Grayson had big alpha energy, as they would have called it all those years ago. He was an aggressive asshole and oozed sex appeal, had the jealousy and protectiveness, and she hated that she was falling for an alpha schtick, but her wolf was a pathetic bag of trash for it.

Trapp was altogether different. A sigma wolf, she remembered reading from a magazine, from her position in the top bunk to the assembled girls below, he didn’t possess the over-the-top intensity of his two older brothers, had rebuffed the life map that had been laid out for him, had carved out his own little niche in the world, and as a result, he seemed one hundred percent less stressed out than Grayson every day of the week. He was model handsome, with a bright, beaming smile and an easy-going nature, not traits she found particularly exciting for a partner, but excellent in an ally, and she

reminded herself as they waited for the coffee that Trapp would be there. It didn’t matter if the rest of their ridiculously large family would also be sitting around the table staring at her like a bug — she could focus on the gleaming white teeth belonging to the sibling he was closest with, and hold her breath for the rest of the day.

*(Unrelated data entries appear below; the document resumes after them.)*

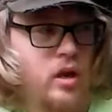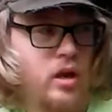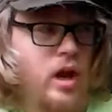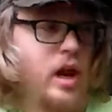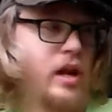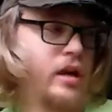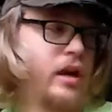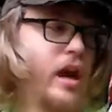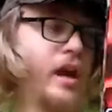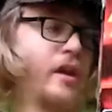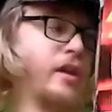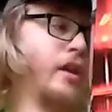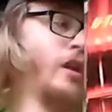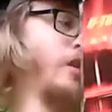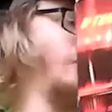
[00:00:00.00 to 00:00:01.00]
It
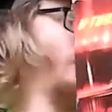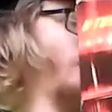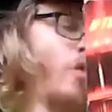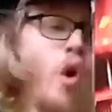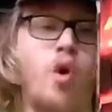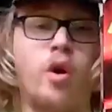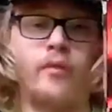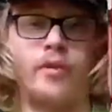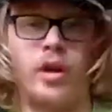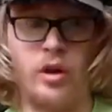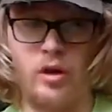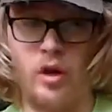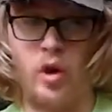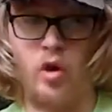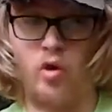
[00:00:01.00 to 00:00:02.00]
takes control of the
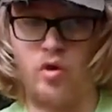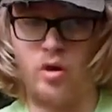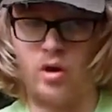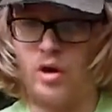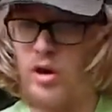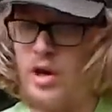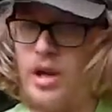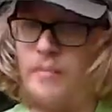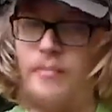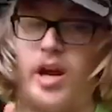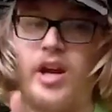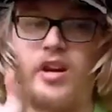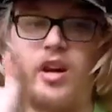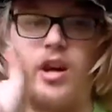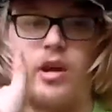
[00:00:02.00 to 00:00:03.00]
suit,
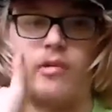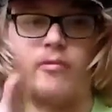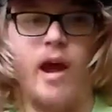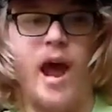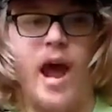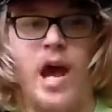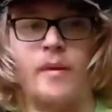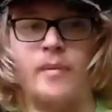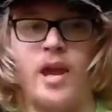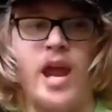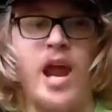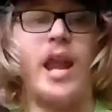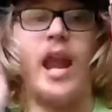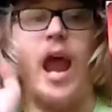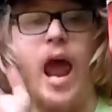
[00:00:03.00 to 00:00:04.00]
makes it grab
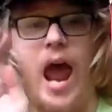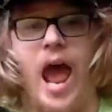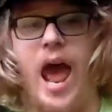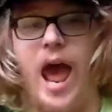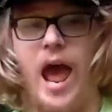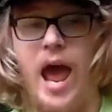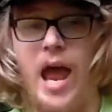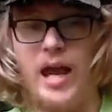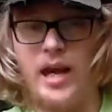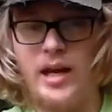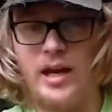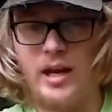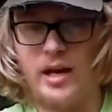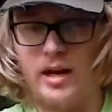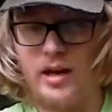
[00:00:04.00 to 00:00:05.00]
an
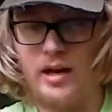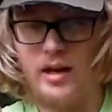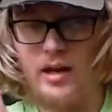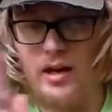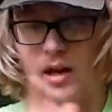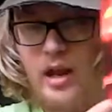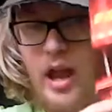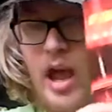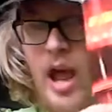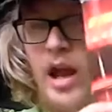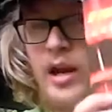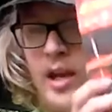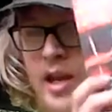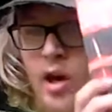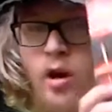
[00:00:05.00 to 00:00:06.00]
axe,
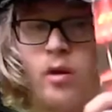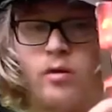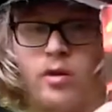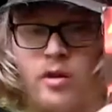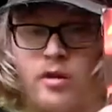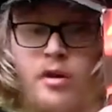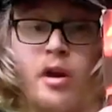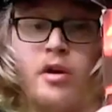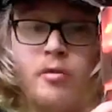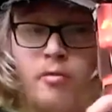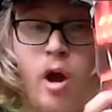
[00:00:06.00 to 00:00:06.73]
and kills the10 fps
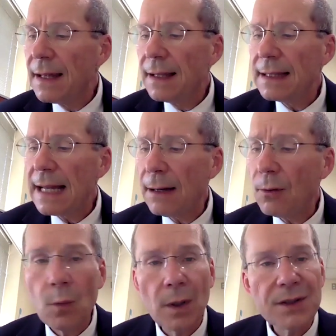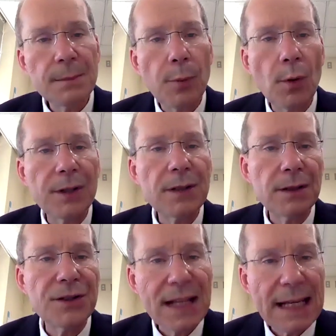Now, what's important to
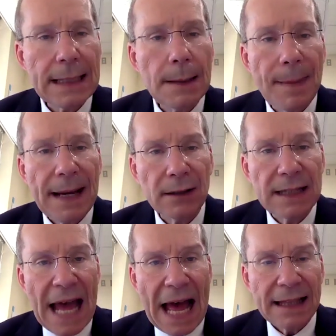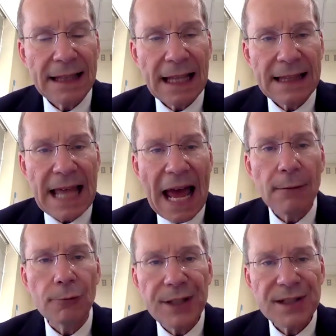understand about that, that that
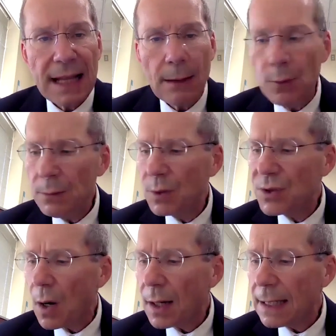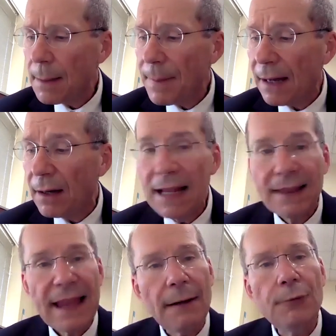risk that we were talking about,
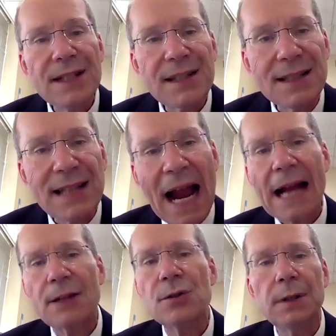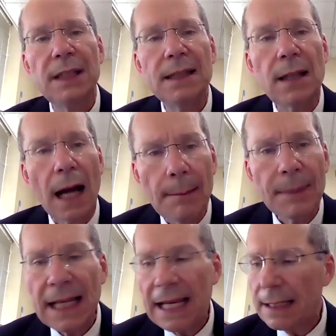that risk is actually
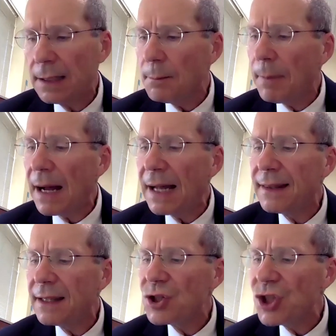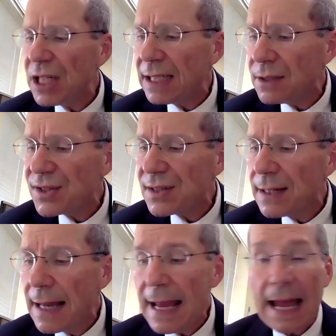dominated by the genes.
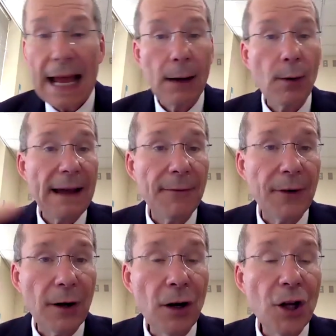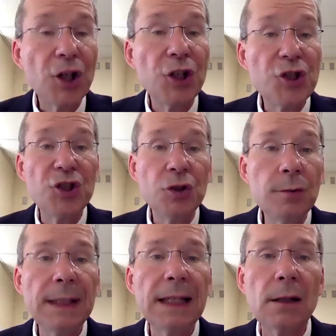However,
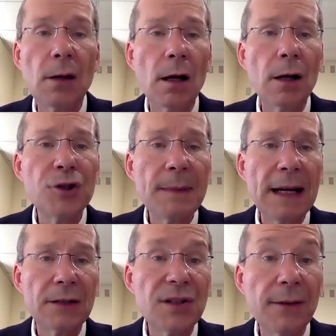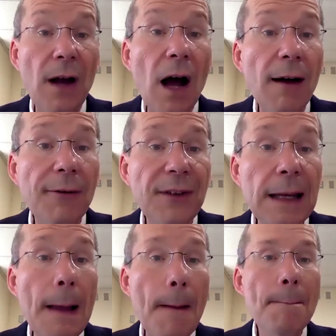consuming large amounts of
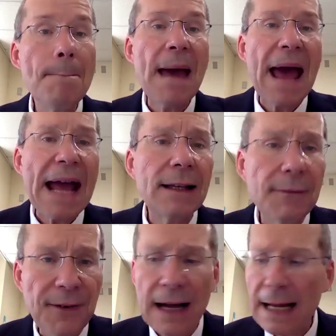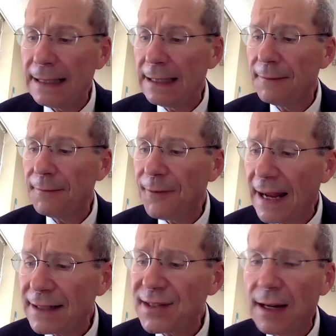coffee magnify the
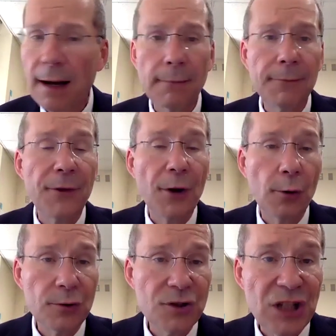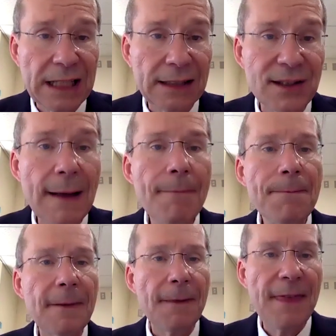effects of those genes.
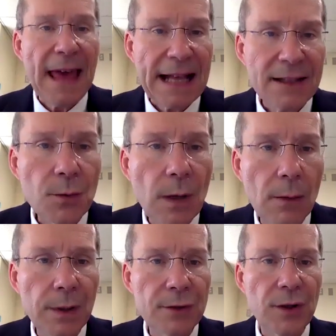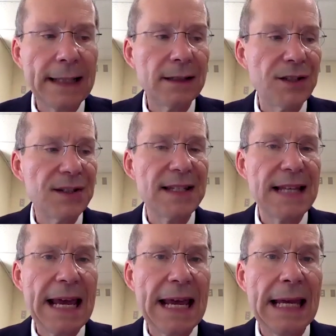That's what we're trying to
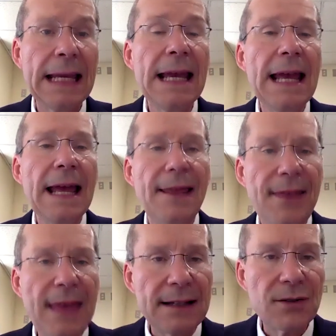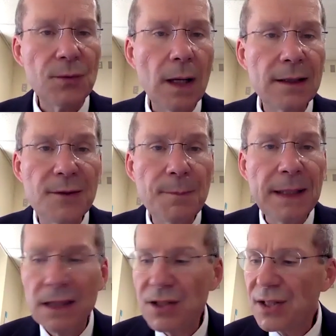say. That's what's
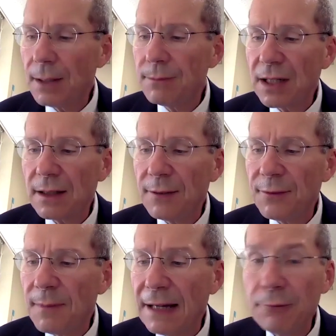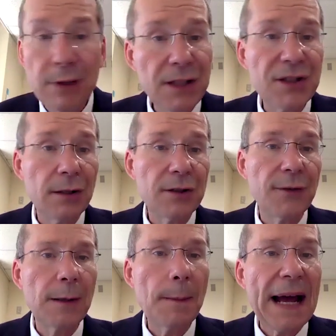been the subject of my research
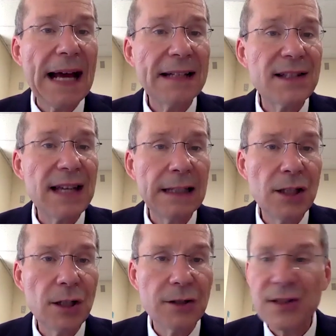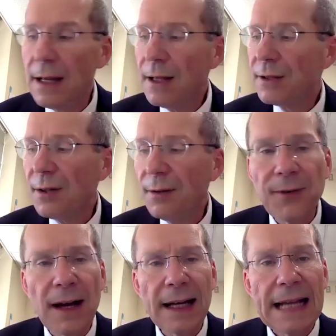for the past 10 years to
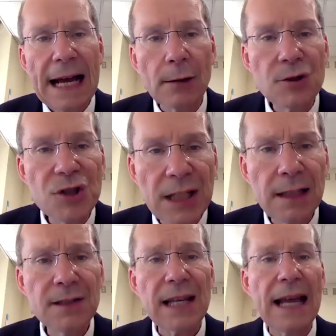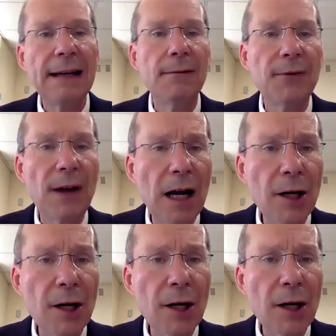find how genes and
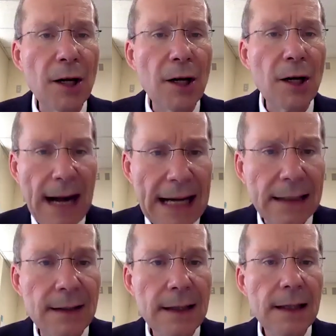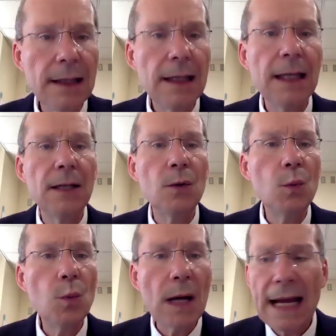environment interact in
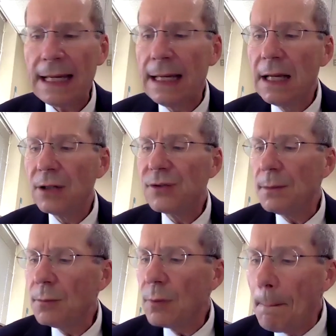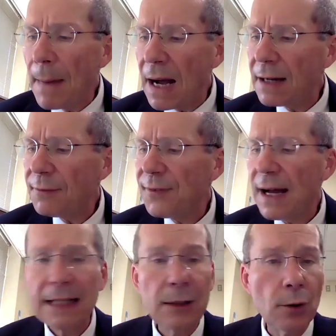a way to
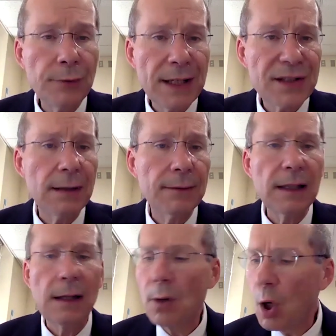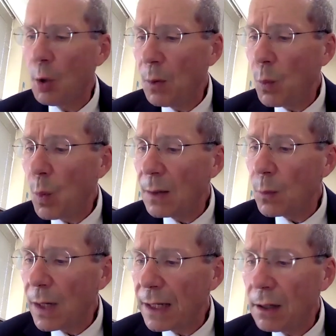modify your risk of glaucoma one
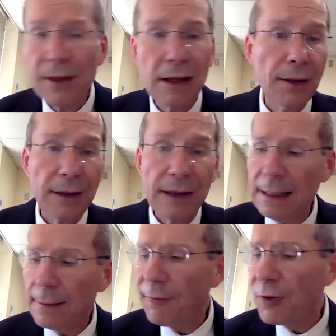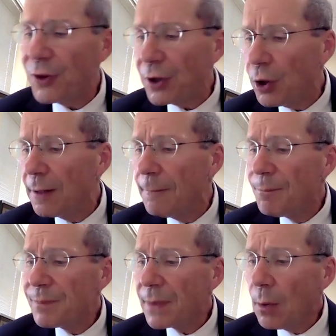way or the other, either for the good
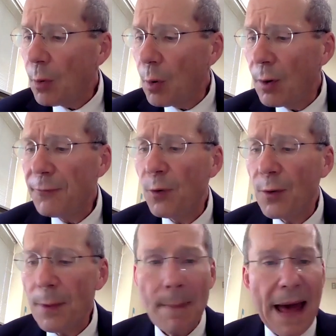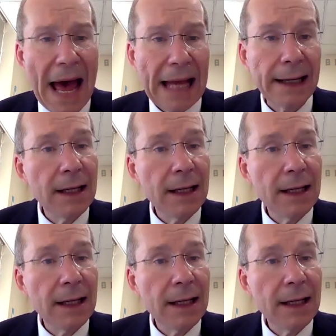or for the bad.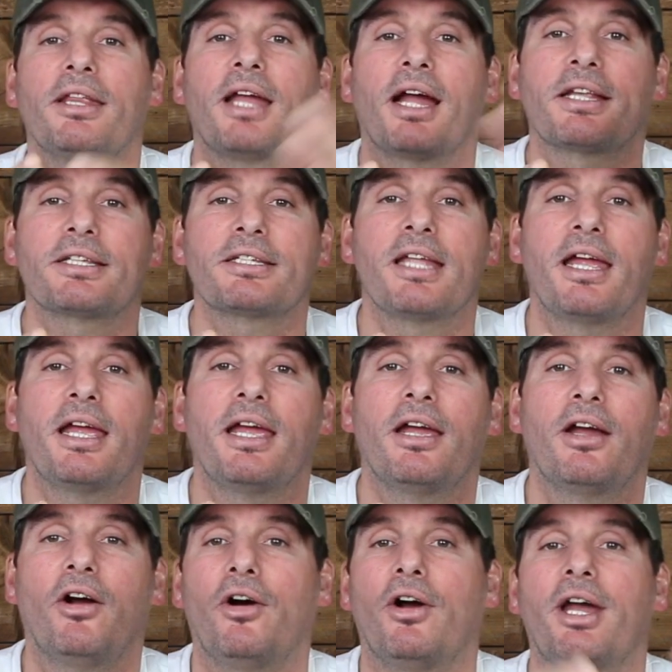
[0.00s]
that's
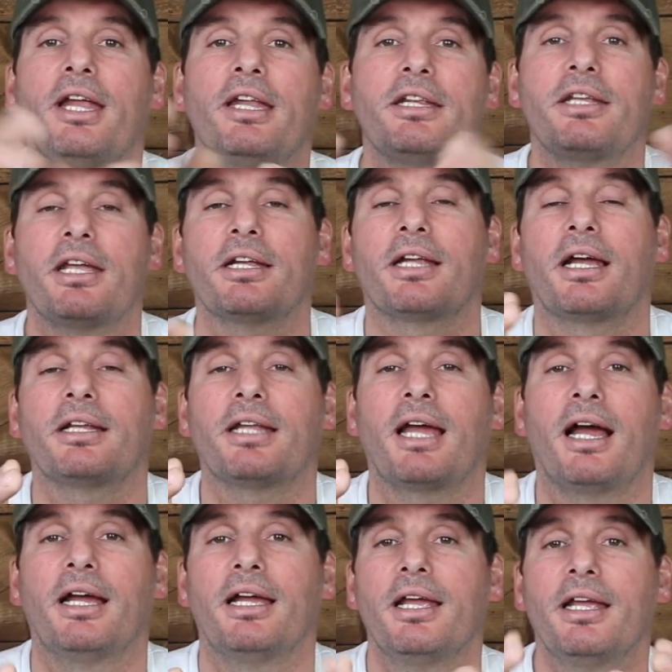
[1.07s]
there or anything like
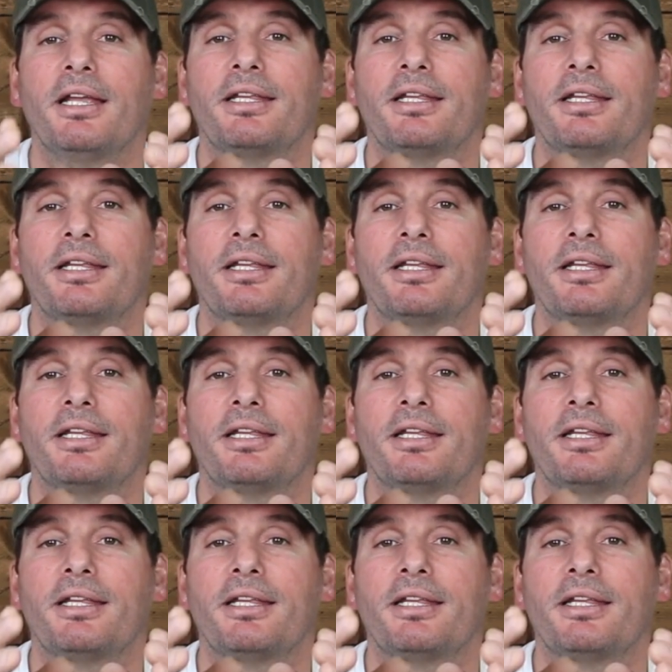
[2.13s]
that.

He took his time answering, never lifting his eyes from the phone.

“I’m not sure. I don’t know what his plans were for this moon.”

Vanessa rolled her eyes so hard that she thought they might get stuck backward in their sockets.

Grayson and Trapp each knew what the other was doing every moment of every day, and it was hard to reconcile the fact that they were not the twins. Grayson had told her that Trapp was meant to be a doctor, following the roadmap of success laid out for each of them — finance, law, medicine.

Jackson, the eldest, had started out following their father’s footsteps into the financial world but had taken a right turn into academia, pursuing an economics master’s and Ph.D. with a cushy, tenured university position. Trapp had attended a prestigious medical school, had graduated near the top of his class . . . and had quit in the middle of his residency, deciding if he never stepped foot in another hospital, it would be too soon.

“I’m the only one who stuck with the program,” Gray had groused, and she’d bitten her tongue to prevent pointing out that his brothers following their own ambitions was not actually a bad thing, choosing instead to scrape her nails over the endless expanse of his back, distracting him.

“So that means no, because it’s not believable that you don’t know what he had for breakfast this morning, let alone what he was doing for half the week. You know, it would’ve been nice not to get into a fight with her when he knew I was coming today. It’s actually pretty shitty. That would’ve been like, the least he could do.”